> [What the task requires] Write out the entries exactly, pictures excluded.

_ _ _

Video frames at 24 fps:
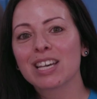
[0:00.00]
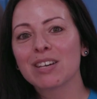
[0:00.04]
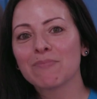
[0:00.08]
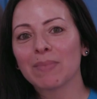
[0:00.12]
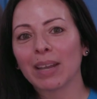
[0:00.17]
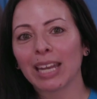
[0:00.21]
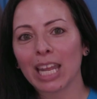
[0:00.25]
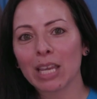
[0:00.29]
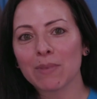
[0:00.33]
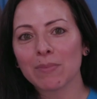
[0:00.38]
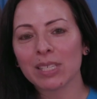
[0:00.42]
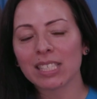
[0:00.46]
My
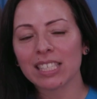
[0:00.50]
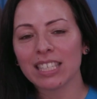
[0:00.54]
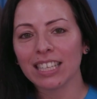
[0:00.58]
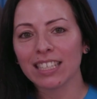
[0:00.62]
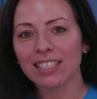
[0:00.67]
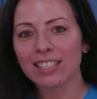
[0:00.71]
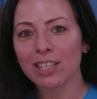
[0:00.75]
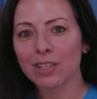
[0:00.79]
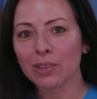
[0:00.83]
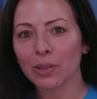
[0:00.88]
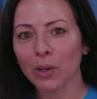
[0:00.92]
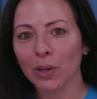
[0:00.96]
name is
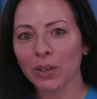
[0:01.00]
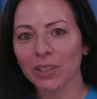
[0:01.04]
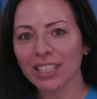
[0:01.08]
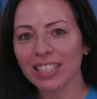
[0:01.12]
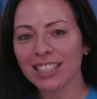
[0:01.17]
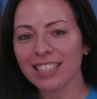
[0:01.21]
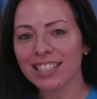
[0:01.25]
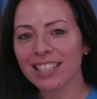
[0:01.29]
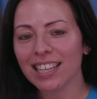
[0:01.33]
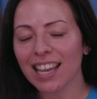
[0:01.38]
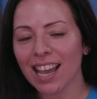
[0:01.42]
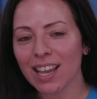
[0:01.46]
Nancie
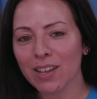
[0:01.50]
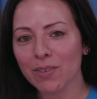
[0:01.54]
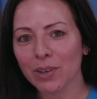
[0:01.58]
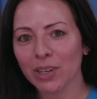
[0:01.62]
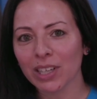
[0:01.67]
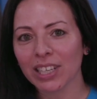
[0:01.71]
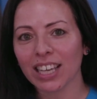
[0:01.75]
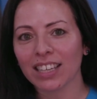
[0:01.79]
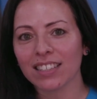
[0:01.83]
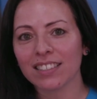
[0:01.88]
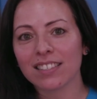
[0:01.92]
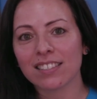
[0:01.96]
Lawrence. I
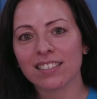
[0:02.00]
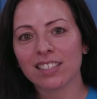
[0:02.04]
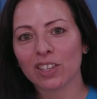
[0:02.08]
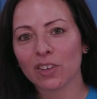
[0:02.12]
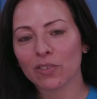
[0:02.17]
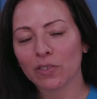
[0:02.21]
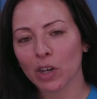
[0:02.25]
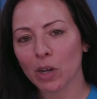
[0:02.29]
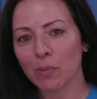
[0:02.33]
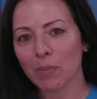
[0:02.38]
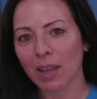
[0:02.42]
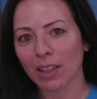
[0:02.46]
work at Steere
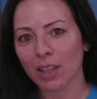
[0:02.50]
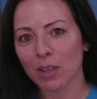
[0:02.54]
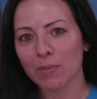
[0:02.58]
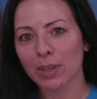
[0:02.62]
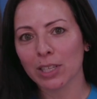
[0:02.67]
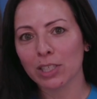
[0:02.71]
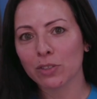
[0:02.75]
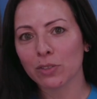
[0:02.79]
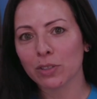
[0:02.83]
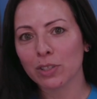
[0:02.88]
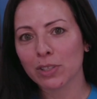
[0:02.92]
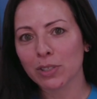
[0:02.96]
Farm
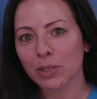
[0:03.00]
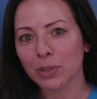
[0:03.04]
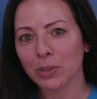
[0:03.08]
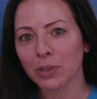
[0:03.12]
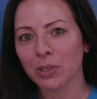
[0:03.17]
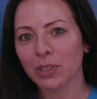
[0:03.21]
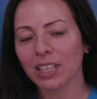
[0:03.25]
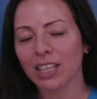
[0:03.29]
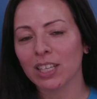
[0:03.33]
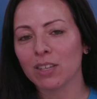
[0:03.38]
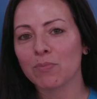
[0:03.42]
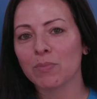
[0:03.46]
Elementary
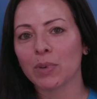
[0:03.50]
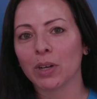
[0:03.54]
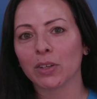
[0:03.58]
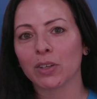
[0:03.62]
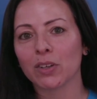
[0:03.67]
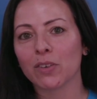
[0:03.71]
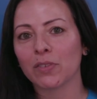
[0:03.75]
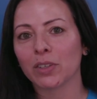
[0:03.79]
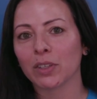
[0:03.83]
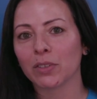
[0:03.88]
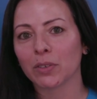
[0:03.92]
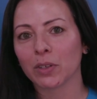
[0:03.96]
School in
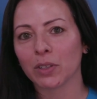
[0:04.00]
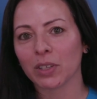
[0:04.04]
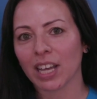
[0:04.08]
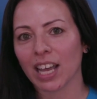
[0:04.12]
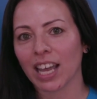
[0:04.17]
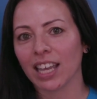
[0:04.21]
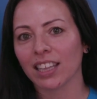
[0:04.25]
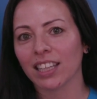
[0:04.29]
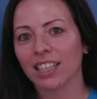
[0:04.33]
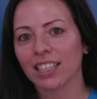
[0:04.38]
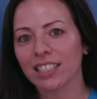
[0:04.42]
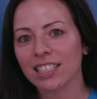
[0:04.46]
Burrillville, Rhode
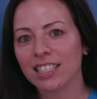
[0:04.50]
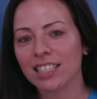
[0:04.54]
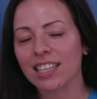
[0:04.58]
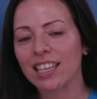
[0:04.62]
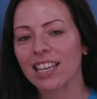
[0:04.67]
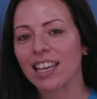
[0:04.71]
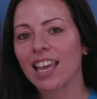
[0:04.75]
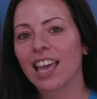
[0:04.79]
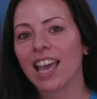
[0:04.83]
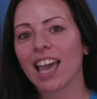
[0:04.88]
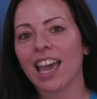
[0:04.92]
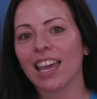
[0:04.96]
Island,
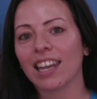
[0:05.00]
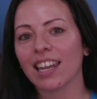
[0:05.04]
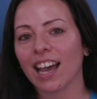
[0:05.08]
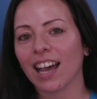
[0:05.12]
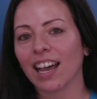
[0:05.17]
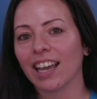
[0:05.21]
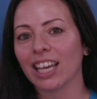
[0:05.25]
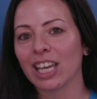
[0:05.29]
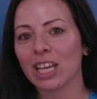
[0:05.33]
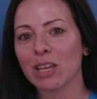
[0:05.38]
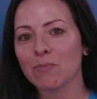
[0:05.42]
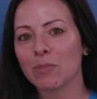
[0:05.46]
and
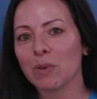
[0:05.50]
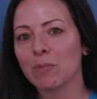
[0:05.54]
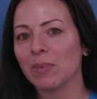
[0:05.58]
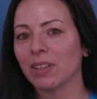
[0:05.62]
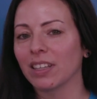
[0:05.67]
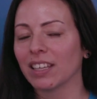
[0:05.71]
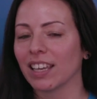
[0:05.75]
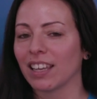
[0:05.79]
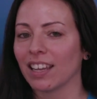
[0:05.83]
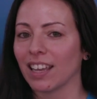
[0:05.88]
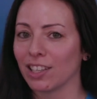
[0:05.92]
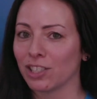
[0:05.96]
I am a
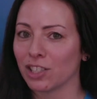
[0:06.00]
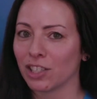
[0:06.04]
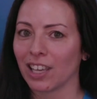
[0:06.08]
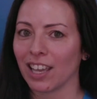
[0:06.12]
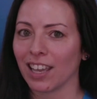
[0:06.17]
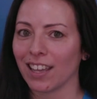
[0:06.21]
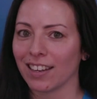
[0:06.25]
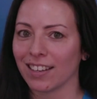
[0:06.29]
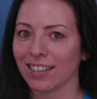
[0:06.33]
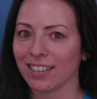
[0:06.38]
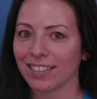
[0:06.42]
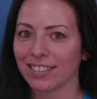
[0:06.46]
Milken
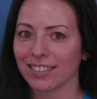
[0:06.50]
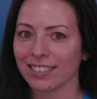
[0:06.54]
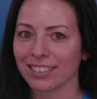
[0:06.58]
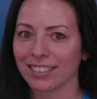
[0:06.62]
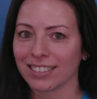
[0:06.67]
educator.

_ _ _

> [Exercise result]
Video frames at 24 fps:
[0:00.00]
[0:00.04]
[0:00.08]
[0:00.12]
[0:00.17]
[0:00.21]
[0:00.25]
[0:00.29]
[0:00.33]
[0:00.38]
[0:00.42]
[0:00.46]
My
[0:00.50]
[0:00.54]
[0:00.58]
[0:00.62]
[0:00.67]
[0:00.71]
[0:00.75]
[0:00.79]
[0:00.83]
[0:00.88]
[0:00.92]
[0:00.96]
name is
[0:01.00]
[0:01.04]
[0:01.08]
[0:01.12]
[0:01.17]
[0:01.21]
[0:01.25]
[0:01.29]
[0:01.33]
[0:01.38]
[0:01.42]
[0:01.46]
Nancie
[0:01.50]
[0:01.54]
[0:01.58]
[0:01.62]
[0:01.67]
[0:01.71]
[0:01.75]
[0:01.79]
[0:01.83]
[0:01.88]
[0:01.92]
[0:01.96]
Lawrence. I
[0:02.00]
[0:02.04]
[0:02.08]
[0:02.12]
[0:02.17]
[0:02.21]
[0:02.25]
[0:02.29]
[0:02.33]
[0:02.38]
[0:02.42]
[0:02.46]
work at Steere
[0:02.50]
[0:02.54]
[0:02.58]
[0:02.62]
[0:02.67]
[0:02.71]
[0:02.75]
[0:02.79]
[0:02.83]
[0:02.88]
[0:02.92]
[0:02.96]
Farm
[0:03.00]
[0:03.04]
[0:03.08]
[0:03.12]
[0:03.17]
[0:03.21]
[0:03.25]
[0:03.29]
[0:03.33]
[0:03.38]
[0:03.42]
[0:03.46]
Elementary
[0:03.50]
[0:03.54]
[0:03.58]
[0:03.62]
[0:03.67]
[0:03.71]
[0:03.75]
[0:03.79]
[0:03.83]
[0:03.88]
[0:03.92]
[0:03.96]
School in
[0:04.00]
[0:04.04]
[0:04.08]
[0:04.12]
[0:04.17]
[0:04.21]
[0:04.25]
[0:04.29]
[0:04.33]
[0:04.38]
[0:04.42]
[0:04.46]
Burrillville, Rhode
[0:04.50]
[0:04.54]
[0:04.58]
[0:04.62]
[0:04.67]
[0:04.71]
[0:04.75]
[0:04.79]
[0:04.83]
[0:04.88]
[0:04.92]
[0:04.96]
Island,
[0:05.00]
[0:05.04]
[0:05.08]
[0:05.12]
[0:05.17]
[0:05.21]
[0:05.25]
[0:05.29]
[0:05.33]
[0:05.38]
[0:05.42]
[0:05.46]
and
[0:05.50]
[0:05.54]
[0:05.58]
[0:05.62]
[0:05.67]
[0:05.71]
[0:05.75]
[0:05.79]
[0:05.83]
[0:05.88]
[0:05.92]
[0:05.96]
I am a
[0:06.00]
[0:06.04]
[0:06.08]
[0:06.12]
[0:06.17]
[0:06.21]
[0:06.25]
[0:06.29]
[0:06.33]
[0:06.38]
[0:06.42]
[0:06.46]
Milken
[0:06.50]
[0:06.54]
[0:06.58]
[0:06.62]
[0:06.67]
educator.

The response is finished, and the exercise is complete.